【鼠牙雀角李大師】
許文德醫師 890926
「誰謂雀無角,何以穿我屋?誰謂鼠無牙,何以穿我墉?誰謂女無家?何以速我訟?雖速我訟,亦不女從。」詩經上這段話,描述的是女性被逼婚不從,不得不步上訴訟之途的無奈,詩中無助女子的處境,讓人同情,而逼婚者的嘴臉,作者雖未著墨,惟經由弱女子泣訴的反襯,仍不免令人痛恨、鄙夷,後世據此詩將「鼠牙雀角」引申為強暴侵凌,引發爭訟之謂,如清人李漁的「奪錦樓」第一回,即有「以致爭論不休,驚動官府,把跨鳳乘鸞的美事,反做了鼠牙雀角的訟端」。
如今,戀愛完全自由,婚姻自主成風,以訟逼婚或者因逼婚而興訟的案例已然罕見,但藉興訟牟利或打知名度者,卻仍屢見不鮮,其中最引人注目者,當然非李姓作家莫屬。李氏早年文名頗盛,對台灣民主、人權的進展有其貢獻,加以勤於著述,個人出版品甚豐,不僅擁有大批讀者,還贏得擁護者封以「大師」的美名。可惜,李大師晚近既少見佳作,更漠視素所提倡的民主、人權原則,傾力鼓吹大一統的念頭,一味向壓抑民主、戕害人權的中國政權靠攏,讓世人見識到所謂晚節難保的活生案例,惋惜之外,多少也難免浪擲崇拜、受騙經年之慨。

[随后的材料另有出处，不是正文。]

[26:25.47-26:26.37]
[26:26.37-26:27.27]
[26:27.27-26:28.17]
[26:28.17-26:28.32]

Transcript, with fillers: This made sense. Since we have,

當今的李大師不僅言論違背素昔的主張,舉止更是乖違常情,如總統大選中既已登記為候選人,卻不為自己拉票,反一逕幫操守嚴重受人質疑的候選人助選,知識分子的風骨近乎蕩然,大選中遭人徹底看破手腳,總算在選後鎮定了一陣子。然大師終究守不住寂寥,選後未久即復出在電視台主持節目,惟談的既不是專擅的歷史或政治,也非振聾發聵的執經問難,而是少男少女才可能注意的膚淺話題,諸如處女膜的有無,或陰莖的尺寸等等,這些話題若出諸性教育的觀點,透過科學可信的角度來談,諒或值得肯定,但大師的節目不僅內容低俗,言談更是玩笑輕浮,收視率欠佳自非意外,大師想亦心急如焚,而急思振作。

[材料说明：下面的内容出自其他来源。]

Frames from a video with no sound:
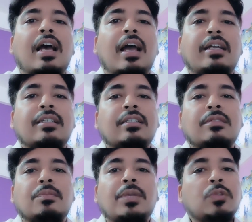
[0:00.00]
and
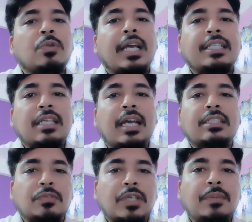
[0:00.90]
please do like and
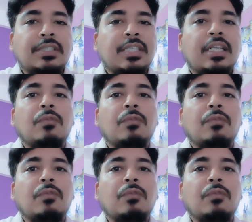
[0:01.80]
subscribe this channel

但事有本末,豈可便宜行事?大師若欲振衰起敝,就該對症下藥,從改善節目內容做起,才可能提高收視率,未料,一向好訟成性的李大師卻不此之圖,反倒跑到法院告起卸任的前總統來,意圖藉此吸引媒體的關注,重振知名度的用心昭然若揭,但此舉無異飲鴆止渴,怎麼可能有所助益?大師對前總統的指控,不僅內容了無新意,指控的事項,顯然也都經不起嚴格的司法查證,可以預見,這一切終歸只是鬧劇一場,但司法尊嚴竟被此等過氣文人任意操弄,卸任元首竟遭此黑白顛倒的指控,孰可忍?實不可忍!卻又何奈?
身為鬧劇的旁觀者,既同情卸任總統的處境,更痛恨無行文人的興風作浪,惟司法獨立,訴訟自由的台灣,類此事例其實也不止一端,好訟者更不獨李大師一人,除了企盼新政府速就興訟要件嚴加設限,裨濫訟之舉不復發生,好訟之徒不再得逞之外,也只能靜觀其變,坐待司法審決。至於李大師,既然活在辱罵現任總統也無事的民主社會,無端興訟告「卸任總統」又有何神勇可言?大師當年既不敢出面控告兩位蔣總統,而未能成為殉道的烈士,則今日至少也該珍惜晚節,切勿不甘寂寞,又弄不出新鮮花樣來,落得以門外漢的水準,或談論無關緊要的生殖器尺寸,或重提少男少女們早已無所謂的處女膜,讓人既為大師「活得越久,醜態越多」而大感惋惜,也提醒大家,千萬要以大師為鑒,慎勿重蹈老不休的覆轍,則耐心忍性看大師的拖棚歹戲,總算還能獲得一點啟示。